I’ve wanted to write this post for a long time and sometimes writing personal posts makes me hold back. Exposing yourself is always risky but my goal is to always inspire and encourage so if I’m feeling a certain way, there’s got to be at least one other person out there that feels the same way and can relate, right? So here goes…
I’ve struggled with feelings of low self-esteem for years and feeling not good enough. I’m sure it stems from a lot of things from my past. But you’d think these were thoughts from a 13-year-old. Nope, they are real struggles from a 40-something grown woman.
There is and has been really only one thing that has been holding me back. Can you guess what that is?
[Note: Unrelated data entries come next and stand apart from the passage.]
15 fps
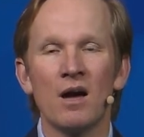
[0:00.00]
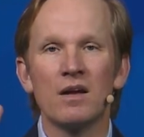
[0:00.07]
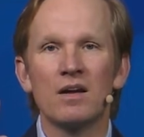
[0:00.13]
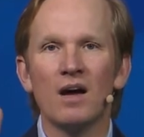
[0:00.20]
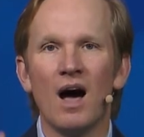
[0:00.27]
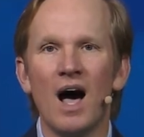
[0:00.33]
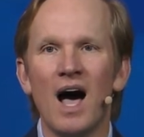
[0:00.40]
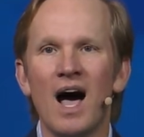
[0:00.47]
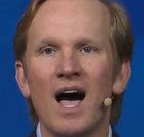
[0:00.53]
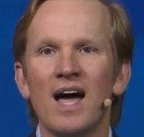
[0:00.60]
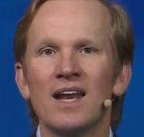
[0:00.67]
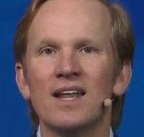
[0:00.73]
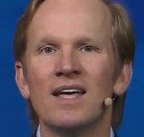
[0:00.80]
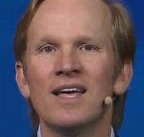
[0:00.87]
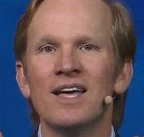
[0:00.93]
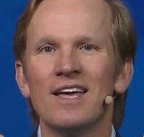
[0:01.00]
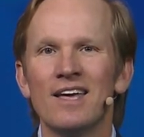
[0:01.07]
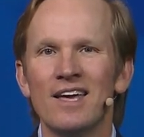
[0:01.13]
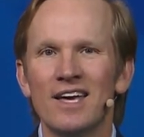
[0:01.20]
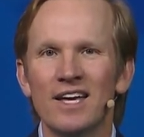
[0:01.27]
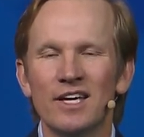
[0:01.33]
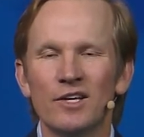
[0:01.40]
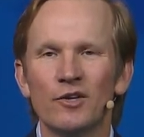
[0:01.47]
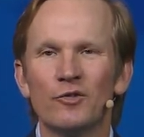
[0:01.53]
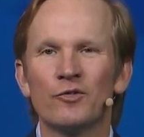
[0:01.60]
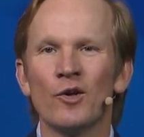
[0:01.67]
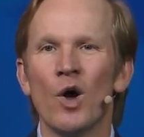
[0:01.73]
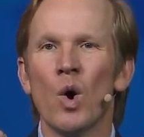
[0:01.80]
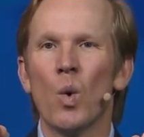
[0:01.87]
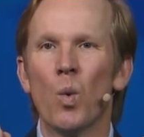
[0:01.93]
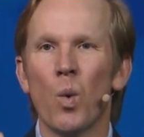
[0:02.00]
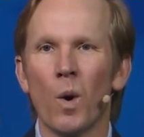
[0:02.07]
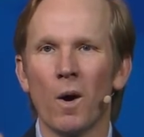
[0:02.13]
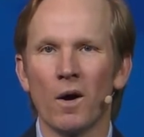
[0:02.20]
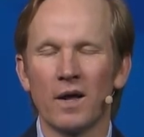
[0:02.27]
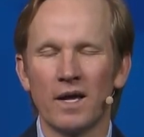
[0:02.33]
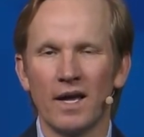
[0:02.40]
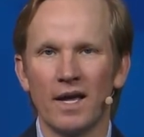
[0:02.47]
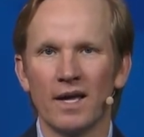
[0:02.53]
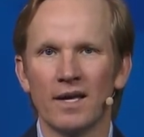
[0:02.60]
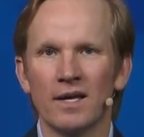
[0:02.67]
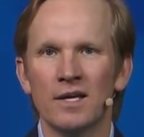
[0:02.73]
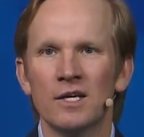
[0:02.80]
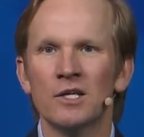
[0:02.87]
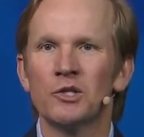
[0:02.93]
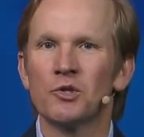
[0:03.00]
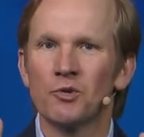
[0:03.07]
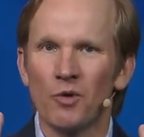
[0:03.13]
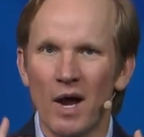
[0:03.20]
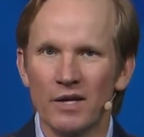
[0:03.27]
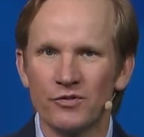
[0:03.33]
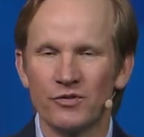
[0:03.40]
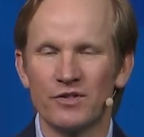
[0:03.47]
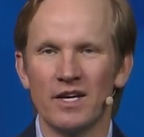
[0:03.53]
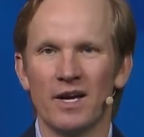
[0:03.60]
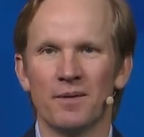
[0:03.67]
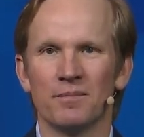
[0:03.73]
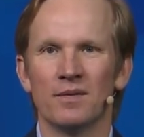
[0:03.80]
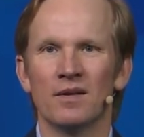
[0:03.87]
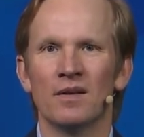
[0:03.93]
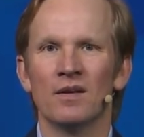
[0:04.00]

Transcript: God is working. Trust Him.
The comparison game is especially hard in the blogging world. For the last year I kept thinking that my pageviews aren’t where they should be, I don’t get the sponsored posts that I like and I internalize that to think that it’s because of me.
I’ve done this a lot in my personal life too. I let others dictate how I should think and feel. If I fought against them, I would think deep down that maybe I was ‘wrong’ and they were ‘right’ in how I should be feeling. This was so detrimental. Everyone has a right to their opinion and especially their feelings. Luckily, I’ve broken free of this thought pattern but sometimes it’s still difficult.
My blog has been a complete reflection of my life sometimes. It’s like ME under a microscope.
For example, every year I go the Haven Conference and just came back from the 2017 conference the other week. It’s awesome and I love going each year! We learn new tips and take tons of classes on the best way to get ahead with your blog. Some of it is new but a lot of it is just new updates on the stuff I knew about when I started my blog five years ago. My point is that I know what to do on my blog to make it grow but I get down when it doesn’t seem to be growing to where I want it to. My blog is my creative outlet but it is also my job and how I make money (or try to make money at).
Okay, so here is the problem I always face:
I have an ongoing voice in my head that says ‘you can’t’.
I think at this point I have to stop trying to figure out the why because that’s what has had me stuck for so long. What I need to do is just say I CAN.
Because why not?!
The one thing that has been holding me back?
There are great things happening right now and I need to take time to let that sink in a bit.
I’m in this recent magazine, Country Sampler – Living Simply.
I almost just brushed that off like it was nothing or it wasn’t that great.
But it is great!
I have two features in this magazine.
They are old posts where the photos weren’t even that great, people!
(this dresser was on it’s way to the dump!)
They even got my name write! lol
(These posts are from so long ago, they make me cringe)
And you also know that I’m writing a book, right? A BOOK!
At first I’m like this has got to be a mistake. Did I dream about that email that was sent to me? I still question it every day. Some days I’m working along on it and then freak out (in my mind) that maybe they’ve changed their mind and don’t want to publish me anymore.
Or maybe they’re going to find out I’m not really talented.
Or I don’t have what it takes.
Okay, who cares about the why, right?
The answer is ME!
I’m in my head too much and obviously if they think I’m good enough to write a book then I actually am good enough to write a book.
But here’s the thing that was really mind blowing to me:
Why should I let them dictate that I was good enough to write a book?
I should know that I can write a book and it was about time someone contacted me!
Whether good or bad, I shouldn’t let anyone dictate how I feel about myself.
It’s actually been a huge stepping stone for me. I got a book contract despite my pageviews and all the other metrics I measure myself against.
And I got a book despite ME.
I got a book deal because my photography is amazing and I am talented.
(Do you know how hard it is for me to type that last line??)
I’ve listened to the naysayers in my past life for far too long and I’ve given them my power.
I listened to them laugh at me about my blog. “It must be nice to just paint a few projects all day.”
What people don’t realize is that I’ve poured my heart, soul, blood, sweat and tears into this website of mine and the hours are endless. I made something out of nothing. Some days I’m working until 1 am and work on it every spare minute of the day.
And it’s still not where I want it to be! There is a ton of stuff that still needs to be done.
At the end of the day, it doesn’t matter what anyone thinks!!
The only thing that matters is what you think and that you do your absolute best.
I hope you learn from my mistakes and don’t let anyone dull your sparkle or let them hold you back.